Somos pessoas individualizadas sim, mas vivemos em comunidade e buscamos vida sadia e saudável, nossas atitudes pessoais devem ter este comprometimento. Estas ditas atitudes humanas devem ser norteadas por posicionamentos éticos, matérias hoje que se posicionam frente ao Biodireito, a Bioética, a Biossegurança. E ali tal qual aqui, o compromisso dos cientistas em busca de soluções melhores de condições melhores de vida não pode esbarrar em posturas que não sejam ecologicamente adequadas. Eles não podem buscar a cura de Síndromes, por exemplo, sacrificando para isto vidas intra-uterinas, manipulando geneticamente células germinais humanas, descartando material genético humano in vivo, esquecendo-se de um comprometimento ético, assim como nós não podemos apreender espécies, criá-las em cativeiros, desviar cursos de rios, desmatar, proceder a queimadas ilegais, sem que para tanto, eles e nós não sejamos seriamente punidos, ainda que esta punição seja forma de reeducação ambiental.
Somos usufrutuários do meio ambiente em que vivemos e devemos protegê-lo e conservá-lo para as presentes e futuras gerações.
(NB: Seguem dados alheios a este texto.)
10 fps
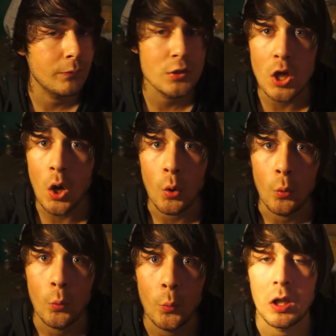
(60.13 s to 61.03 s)

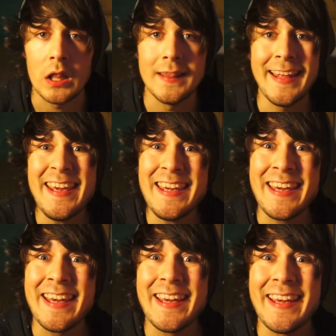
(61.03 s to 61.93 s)
So,
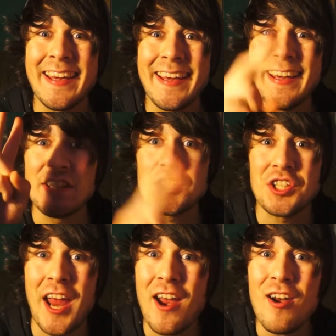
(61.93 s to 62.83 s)
like,
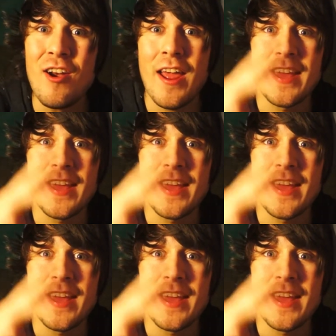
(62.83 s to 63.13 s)
share,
Estas possuem não apenas uma expectativa de direito de adquirirem, de receberem o meio ambiente intacto, não devastado, ecologicamente equilibrado, mas possuem na verdade um direito concreto e declarado constitucionalmente na norma estampada no artigo 225 da carta maior, fundado no direito/dever da perpetuação das espécies. Este contrato só estará aperfeiçoado se, ao momento que receberem o que lhes é de direito passarem do “status quo”, para a função de proprietárias e usufrutuárias devendo agora preservar para o fim de, ao futuro subseqüente, transmiti-lo (o planeta) de forma intacta.